If Republicans were to nominate Mr. Trump or Senator Ted Cruz of Texas, a hard-line conservative, and Democrats were to pick Mr. Sanders, Mr. Bloomberg ... has told allies he would be likely to run.

... Mr. Bloomberg has lamented what he considers Mrs. Clinton’s lurch to the left in her contest against Mr. Sanders, especially her criticism of charter schools and other education reforms that he pushed as mayor and has continued to support since leaving office.
So Bloomberg thought Sanders and Clinton were too far to the left. Clinton's dangerous radicalism was ... opposing charter schools.

Recall also that Bloomberg endorsed Barack Obama in 2008, but then broke with him in 2010 because he believed Obama was waging a (gasp!) war on Wall Street:
New York mayor Mike Bloomberg is outraged by Washington's attack on his city's primary source of tax revenue. And he has lobbed in a tit-for-tat plan to hold Congress accountable, too.

Marcia Kramer, WCBS TV:

... The mayor was so upset about the move -- and a suggestion that Wall Street bonuses be put in escrow, which means the money wouldn't be spent here, wouldn't help the city economy -- he responded with a proposal of his own for members of Congress.

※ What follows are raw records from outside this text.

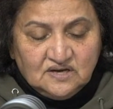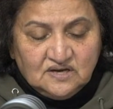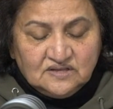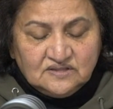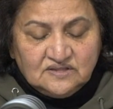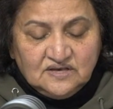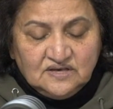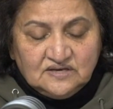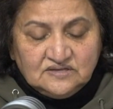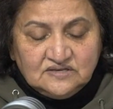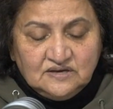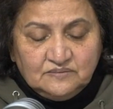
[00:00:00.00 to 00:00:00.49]

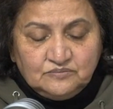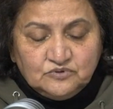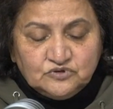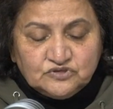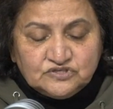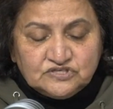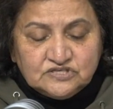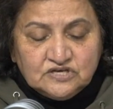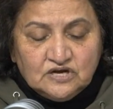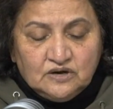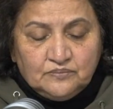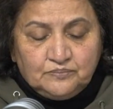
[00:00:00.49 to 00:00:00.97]
The
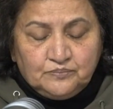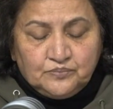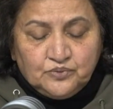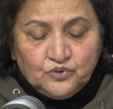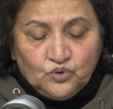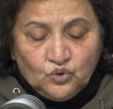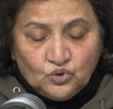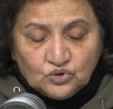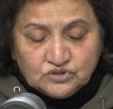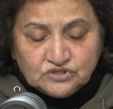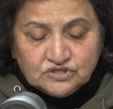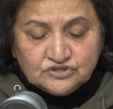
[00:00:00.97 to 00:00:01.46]
NWC
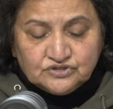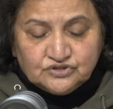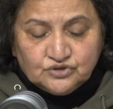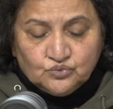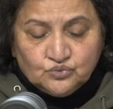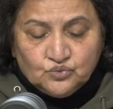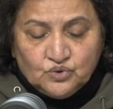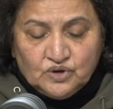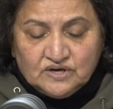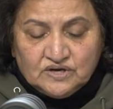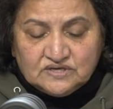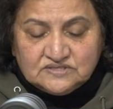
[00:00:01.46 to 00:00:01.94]
applauded the
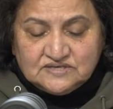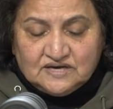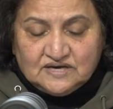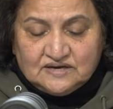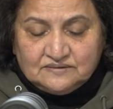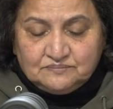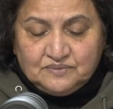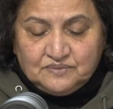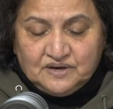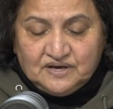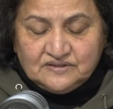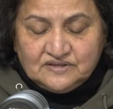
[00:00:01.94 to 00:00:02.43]
work
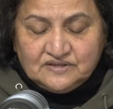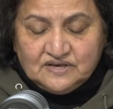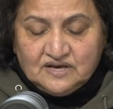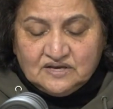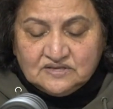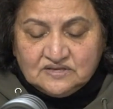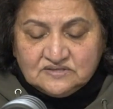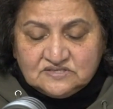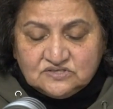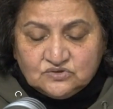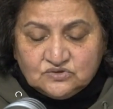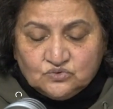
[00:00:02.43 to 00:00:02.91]
done by the
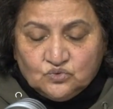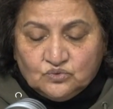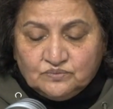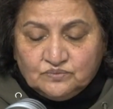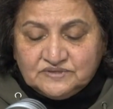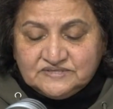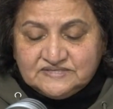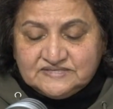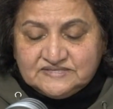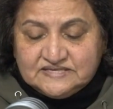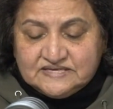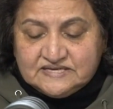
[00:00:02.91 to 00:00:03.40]
ANC
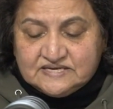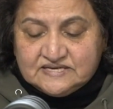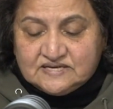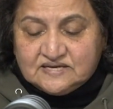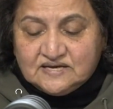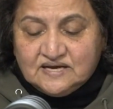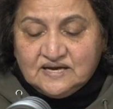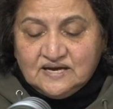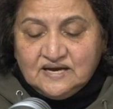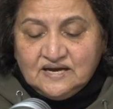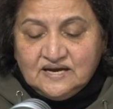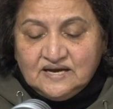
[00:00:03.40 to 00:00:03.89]
Women's League
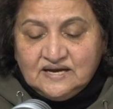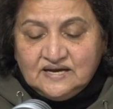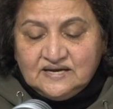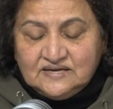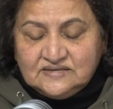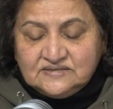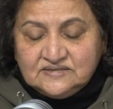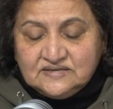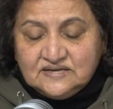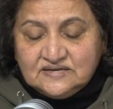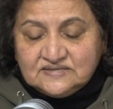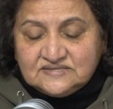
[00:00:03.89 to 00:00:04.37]

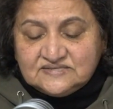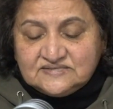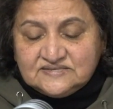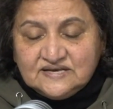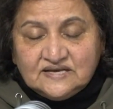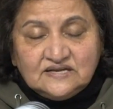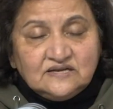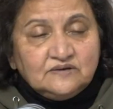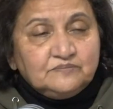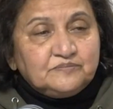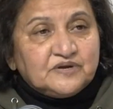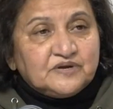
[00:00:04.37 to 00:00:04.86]
in
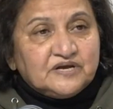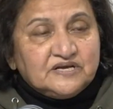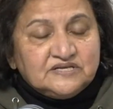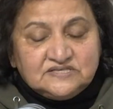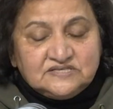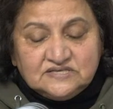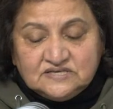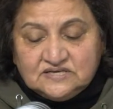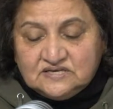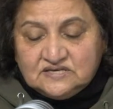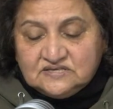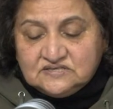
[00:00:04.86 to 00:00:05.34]

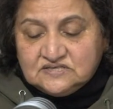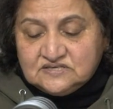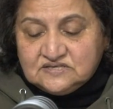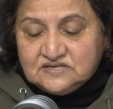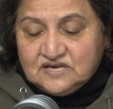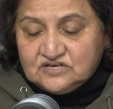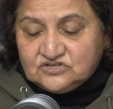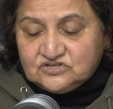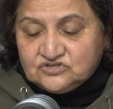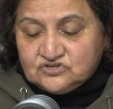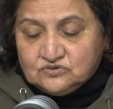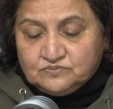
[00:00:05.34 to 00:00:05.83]
celebrating
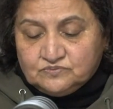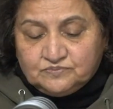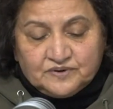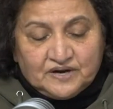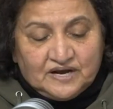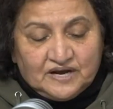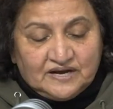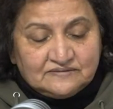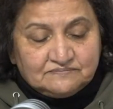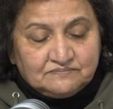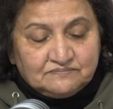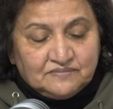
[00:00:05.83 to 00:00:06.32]
International
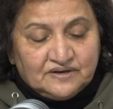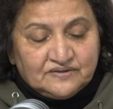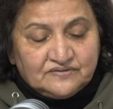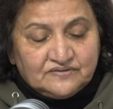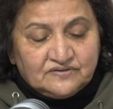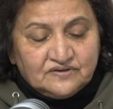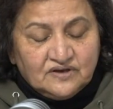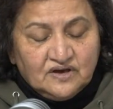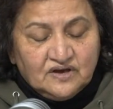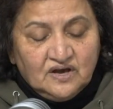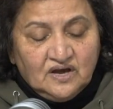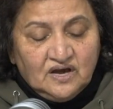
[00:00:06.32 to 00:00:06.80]
Pride Month
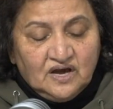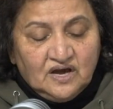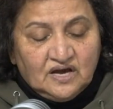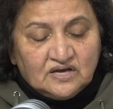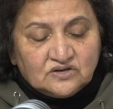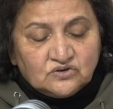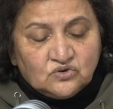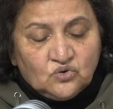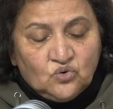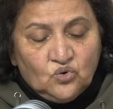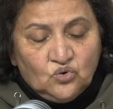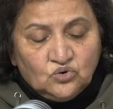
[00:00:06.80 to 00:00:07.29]

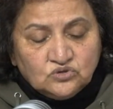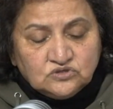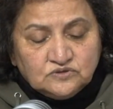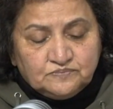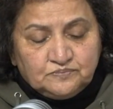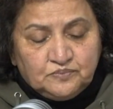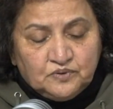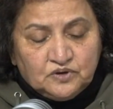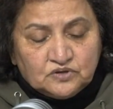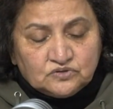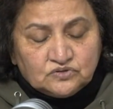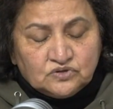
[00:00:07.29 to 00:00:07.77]
and called
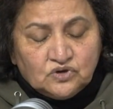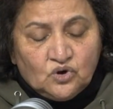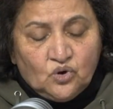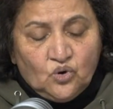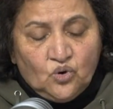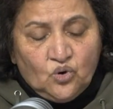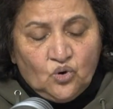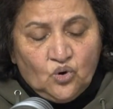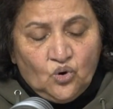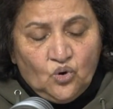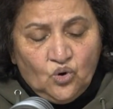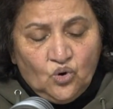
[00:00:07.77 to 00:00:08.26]
upon
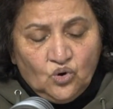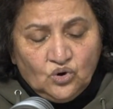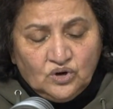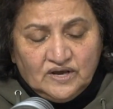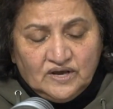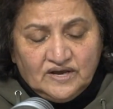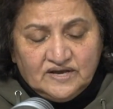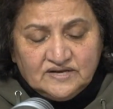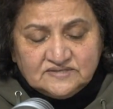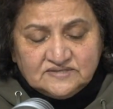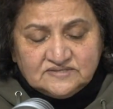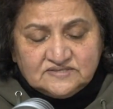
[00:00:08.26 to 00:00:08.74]
all
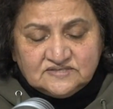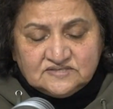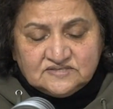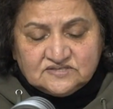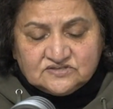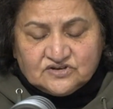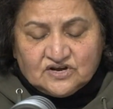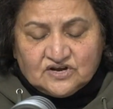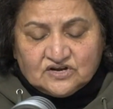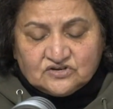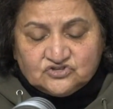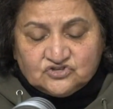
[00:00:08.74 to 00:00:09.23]
ANC
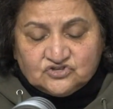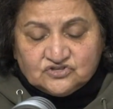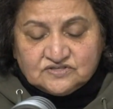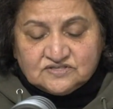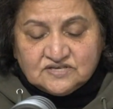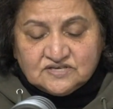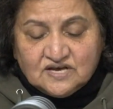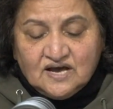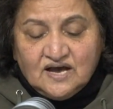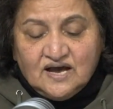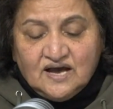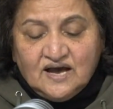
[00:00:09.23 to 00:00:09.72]
structures
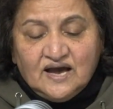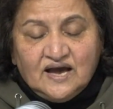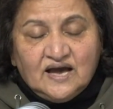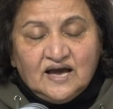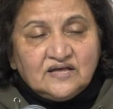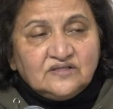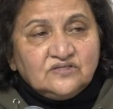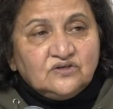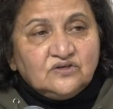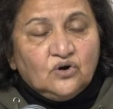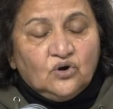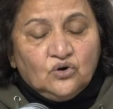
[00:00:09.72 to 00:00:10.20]

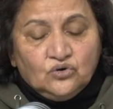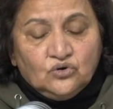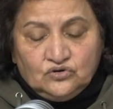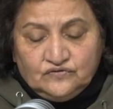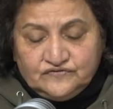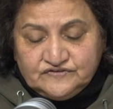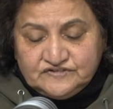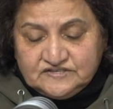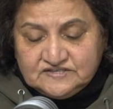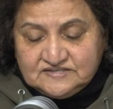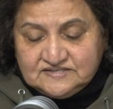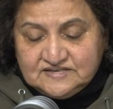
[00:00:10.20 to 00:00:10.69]
and the whole of
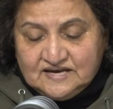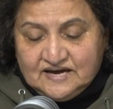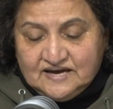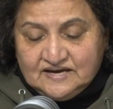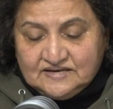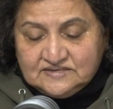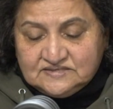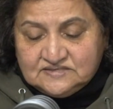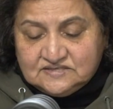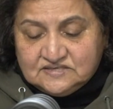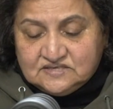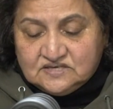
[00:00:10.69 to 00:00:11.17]

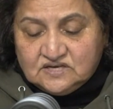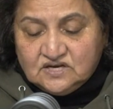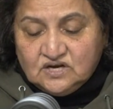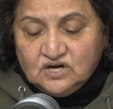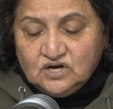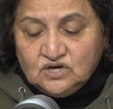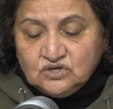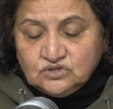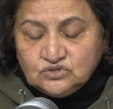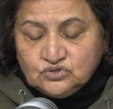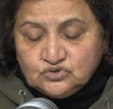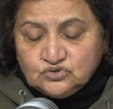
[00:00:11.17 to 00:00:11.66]
society
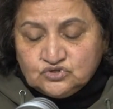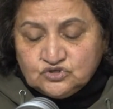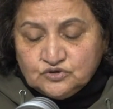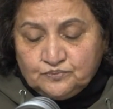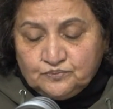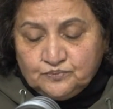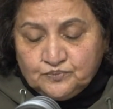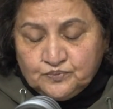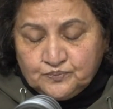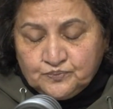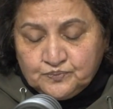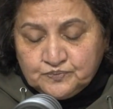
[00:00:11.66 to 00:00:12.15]

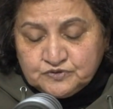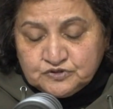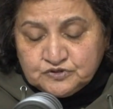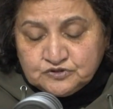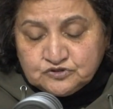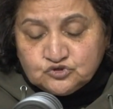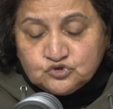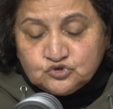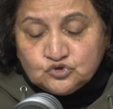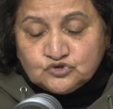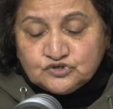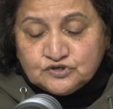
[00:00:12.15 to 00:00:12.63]

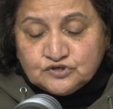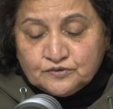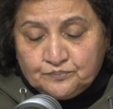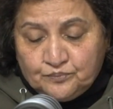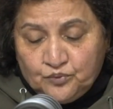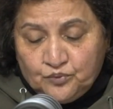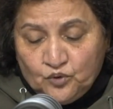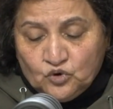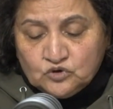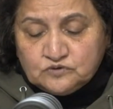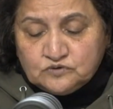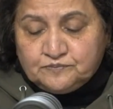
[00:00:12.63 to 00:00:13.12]
to
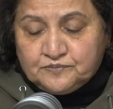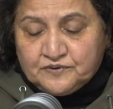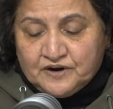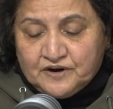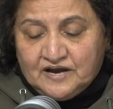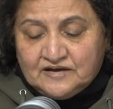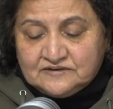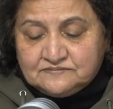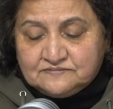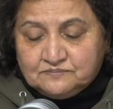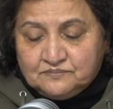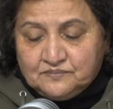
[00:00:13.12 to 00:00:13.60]
support
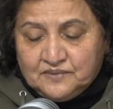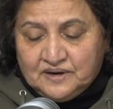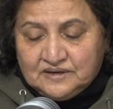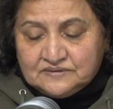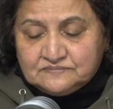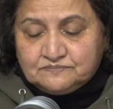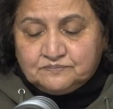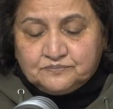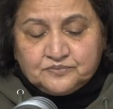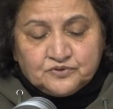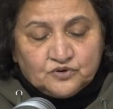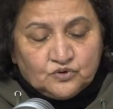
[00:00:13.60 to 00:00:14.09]
Pride
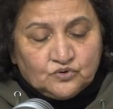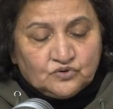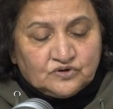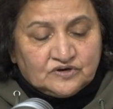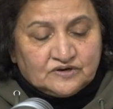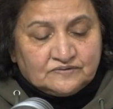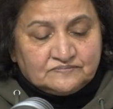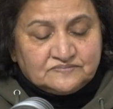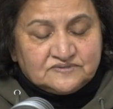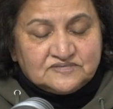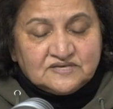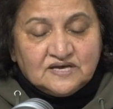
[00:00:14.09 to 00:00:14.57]
Month
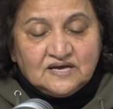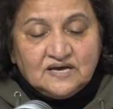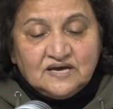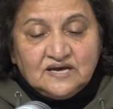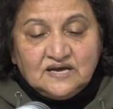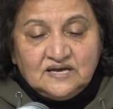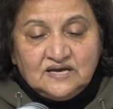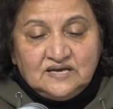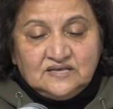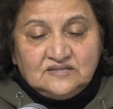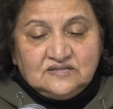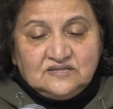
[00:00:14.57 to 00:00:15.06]
programs
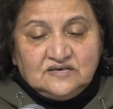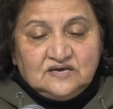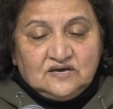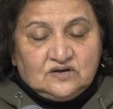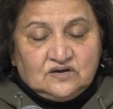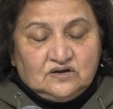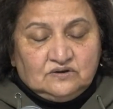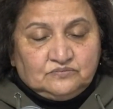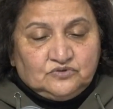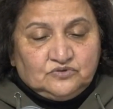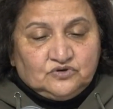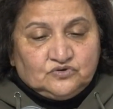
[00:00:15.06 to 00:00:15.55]
in their
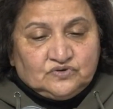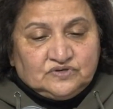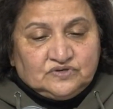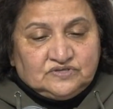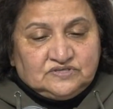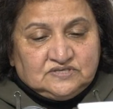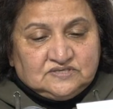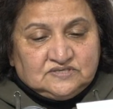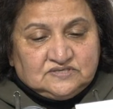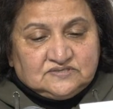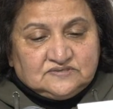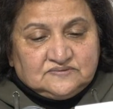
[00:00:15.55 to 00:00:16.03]

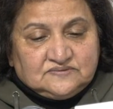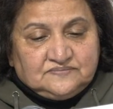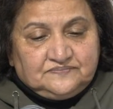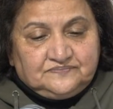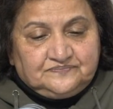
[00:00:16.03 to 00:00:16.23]
communities.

"Maybe we should hold back their salaries for a decade or so and see whether the laws they pass work out," Bloomberg said.
Pro-Wall Street, pro-charter schools ... um, he's not exactly an ideal fit for the modern Democratic Party.

Also, did I mention his unwavering support for stop-and-frisk?

And although he was mayor of a largely non-white city for twelve years, is he really going to have enough appeal to the Southern black women whose support in the early Super Tuesday primaries will decide whether his candidacy really gets off the ground?

Joe Scarborough and Chuck Todd would be over the moon if he ran, but I can't imagine where there'll be Democratic voter interest, except maybe in New York and surrounding states.

I guess he's welcome to try, but I think he'll be as out of step in 2020 as Joe Lieberman was in 2004.